Richard Dreyfuss Rips the Oscars for New “Patronizing” Inclusivity Mandates: “Are We Crazy?”

Jaws star Richard Dreyfuss recently slammed the Academy Awards for setting new inclusivity mandates for future nominees.

The Academy Awards announced new standards for the 2024 Oscars, declaring that films must meet certain inclusivity requirements in order to be nominated for best picture, a move that Dreyfuss called “patronizing.”

He was asked his thoughts on these changes while appearing on PBS’s Firing Line. “They make me vomit,” he replied.

Films must meet at least two of these new requirements, some of which call for one lead role, or at least 30 percent of the cast, being from an underrepresented group, or for the film’s focus to be on “an underrepresented racial or ethnic group.”

“No one should be telling me as an artist that I have to give in to the latest, most current idea of what morality is,” Dreyfuss said.

“I’m sorry, i don’t think there is a minority or a majority in the country that has to be catered to like that,” he continued.
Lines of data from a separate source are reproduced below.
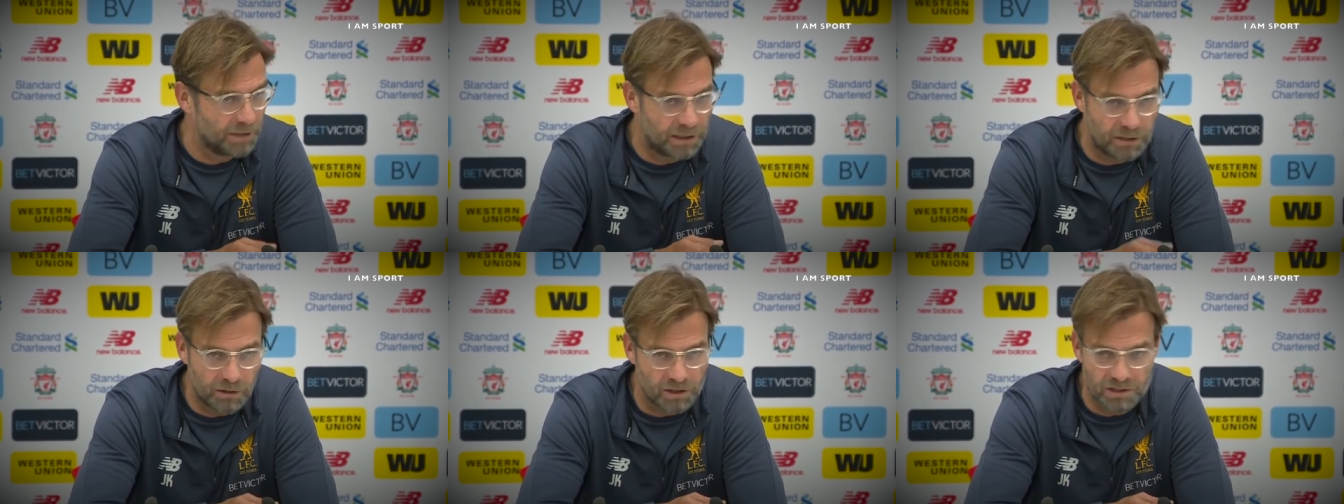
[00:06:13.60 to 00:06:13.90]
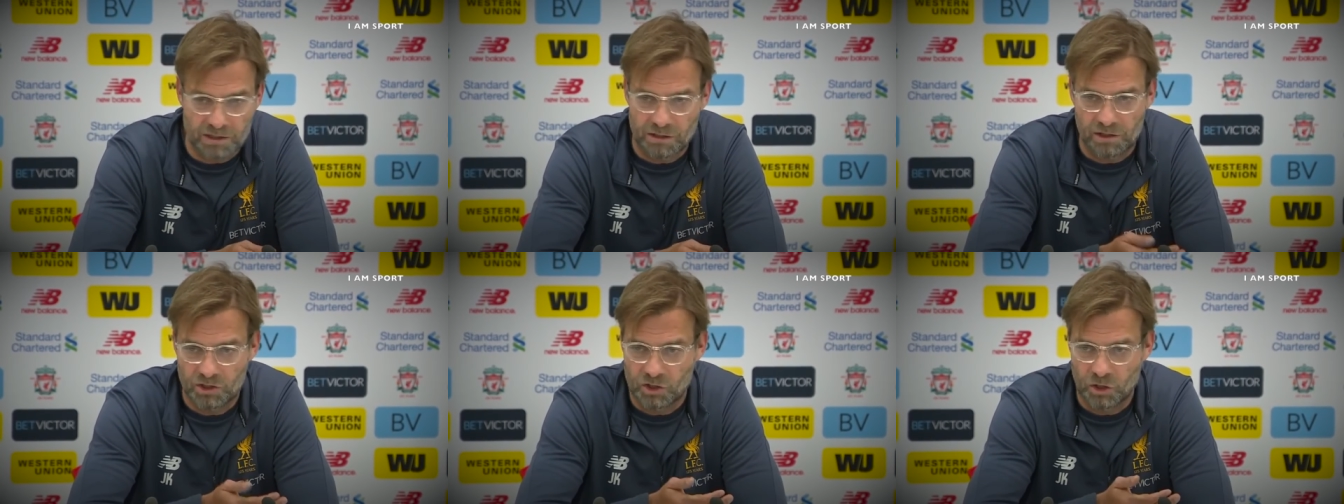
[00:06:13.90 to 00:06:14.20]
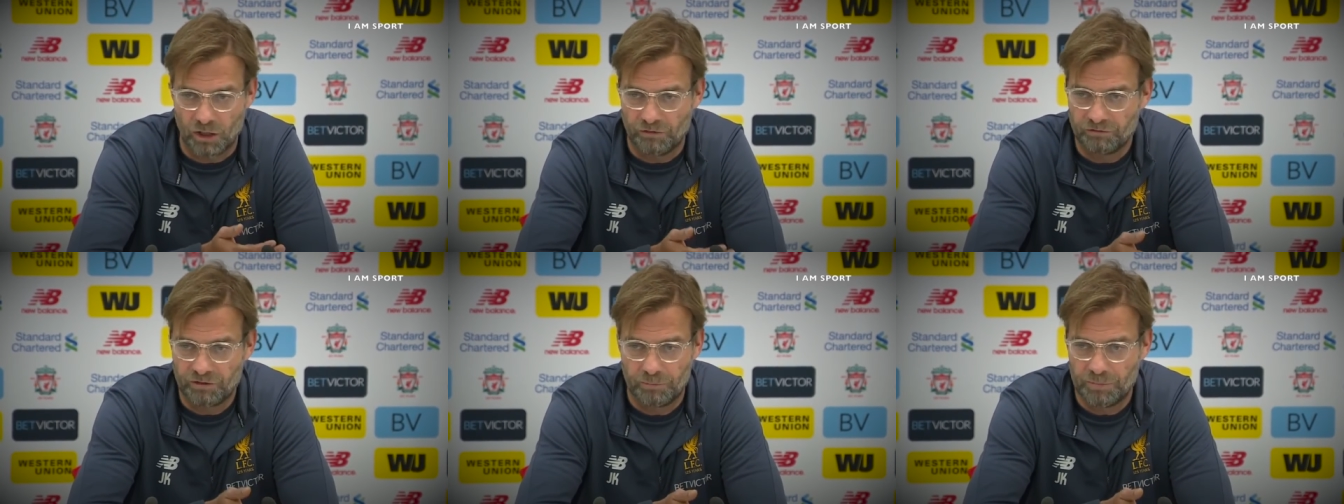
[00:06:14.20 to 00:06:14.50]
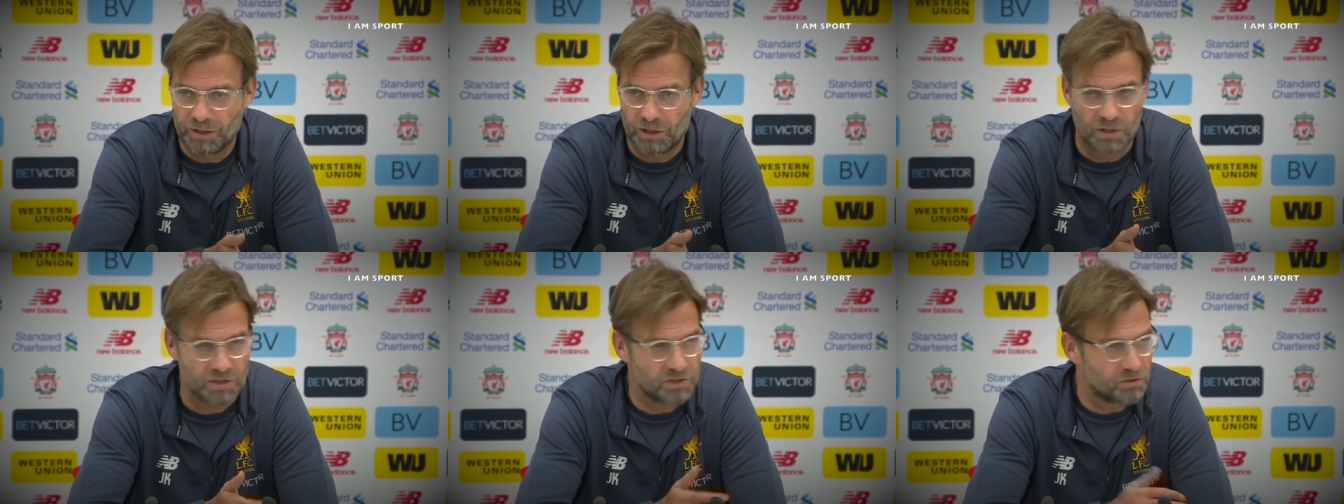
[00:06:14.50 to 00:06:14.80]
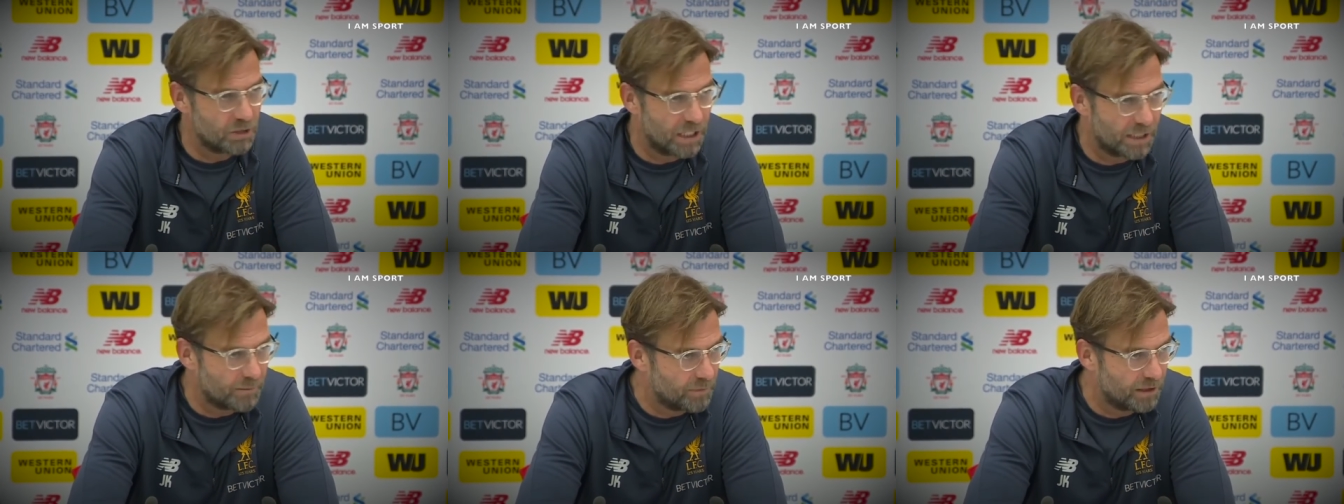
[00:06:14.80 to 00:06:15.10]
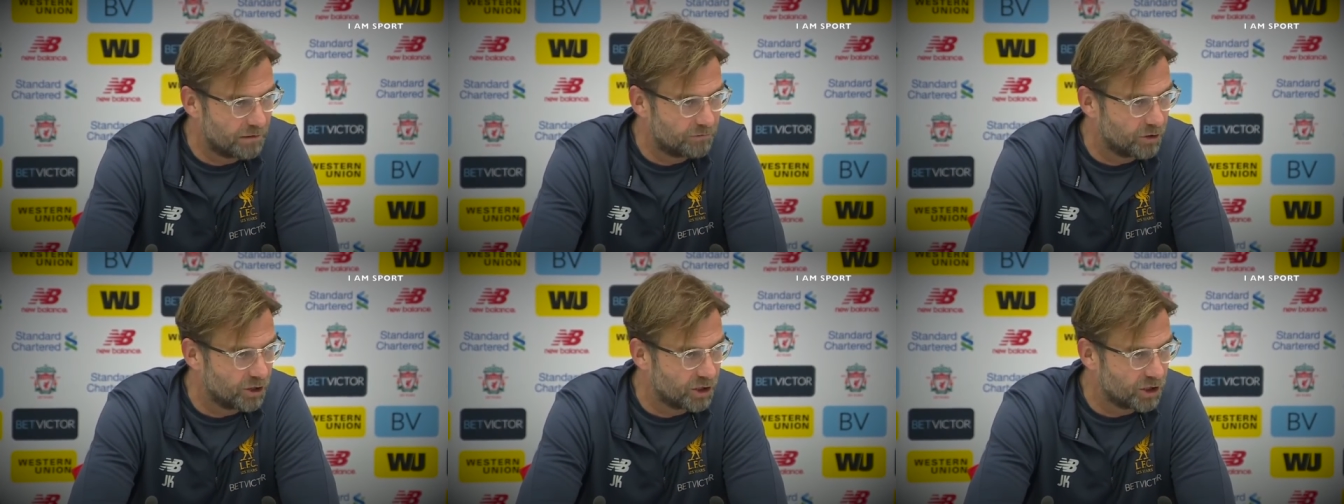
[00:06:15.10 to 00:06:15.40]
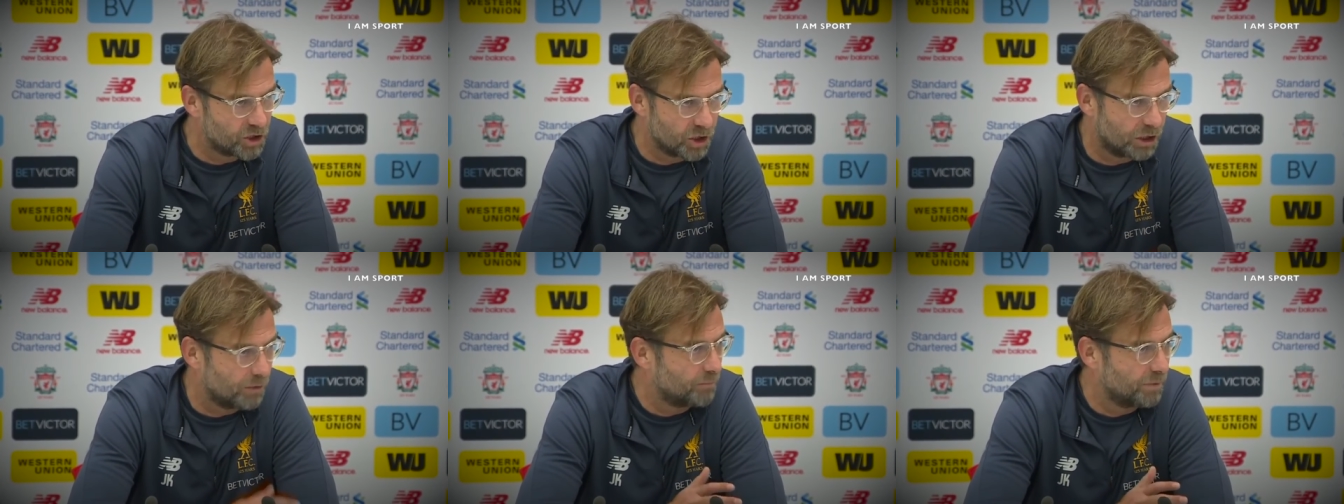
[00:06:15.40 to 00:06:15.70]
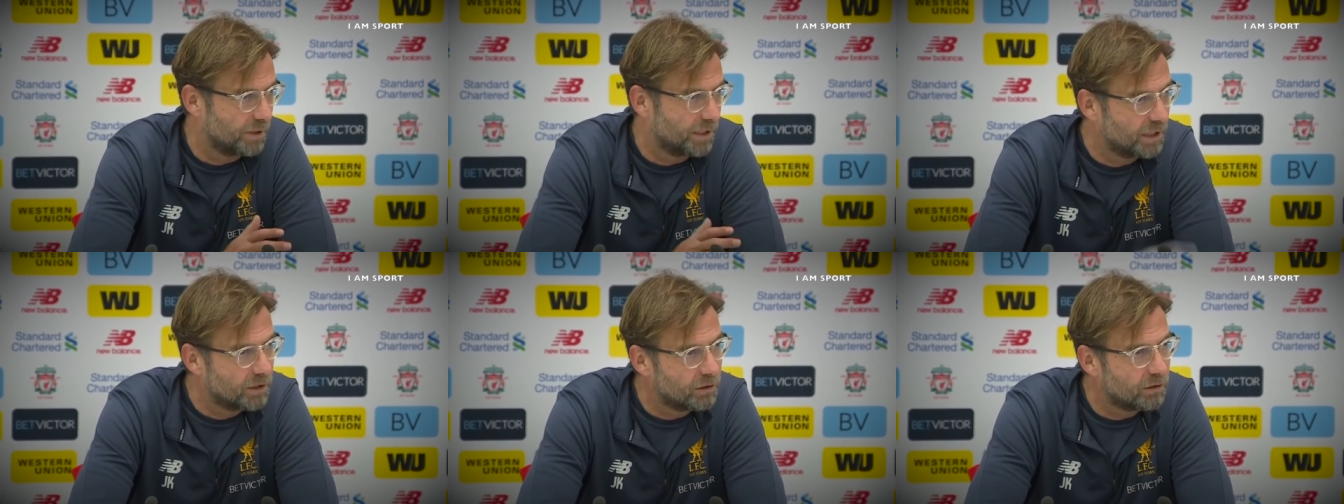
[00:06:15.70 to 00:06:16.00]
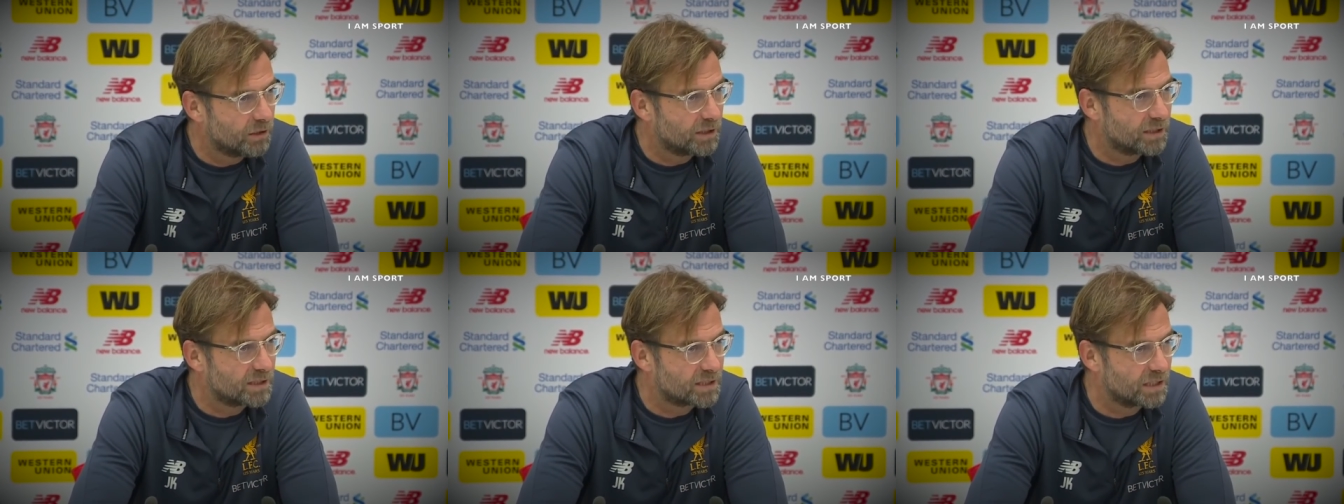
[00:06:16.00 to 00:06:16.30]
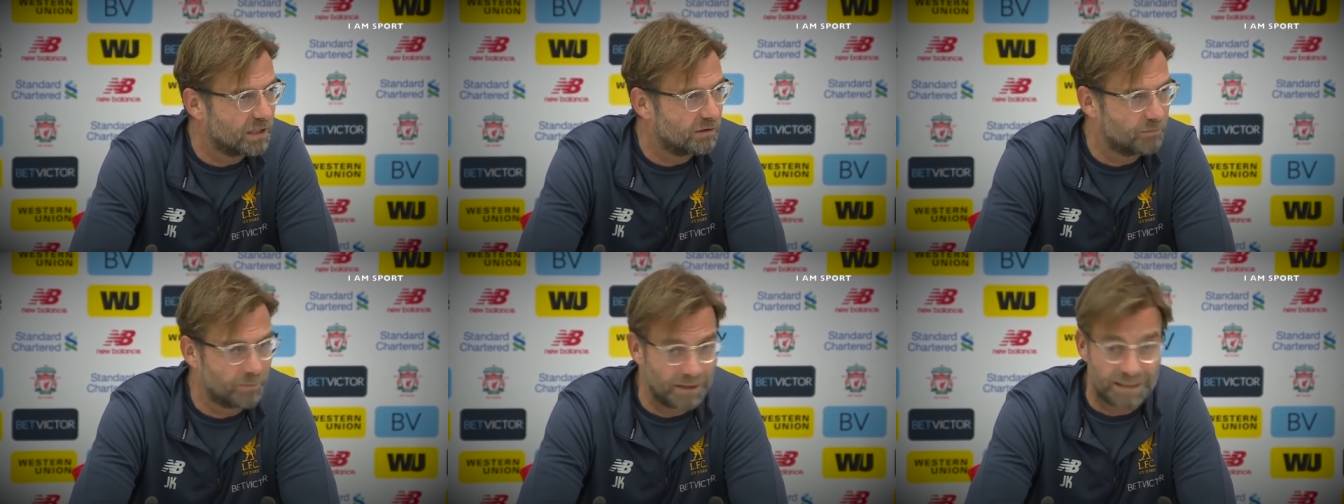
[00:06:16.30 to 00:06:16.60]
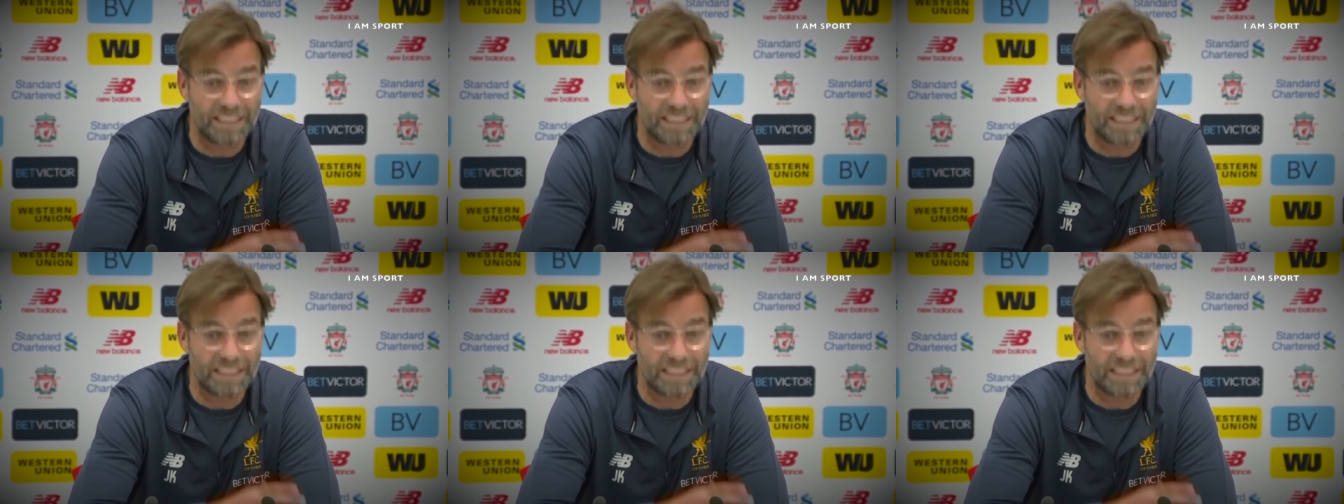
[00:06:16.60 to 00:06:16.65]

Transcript: because he deserved it, because the right man for the job, and all that stuff.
Dreyfuss went on to praise Laurence Olivier‘s 1965 performance as Othello, in which the actor performed the titular role in blackface.

“You know, Laurence Olivier was the last white actor to play Othello, and he did it in 1965, and he did it in black face. And he played a Black man brilliantly,” he said. “Am I being told that I will never have the chance to play a Black man?”

He compared it to telling non-Jewish actors that they cannot play the Merchant of Venice. “Are we crazy?” he exclaimed.

Dreyfuss called the new requirements “so patronizing” and “thoughtless,” saying, “It says that we’re so fragile that we can’t have our feelings hurt.”

He won an Oscar for best actor in 1978 for The Goodbye Girl, becoming the youngest actor at the time to win the award. He was later nominated again in 1996 for Mr. Holland’s Opus.

Janet Yang, the president of the Academy Awards, stated that the new rules were not made to dictate what movies should be about from now on.

“It is almost a way for people to feel a bit more conscious about those things,” she told SkyNews earlier this year.

“It’s finding the right balance. So, we want rules that make sense, that keep people kind of on your toes about it, but not telling people what to make,” Yang said at the time.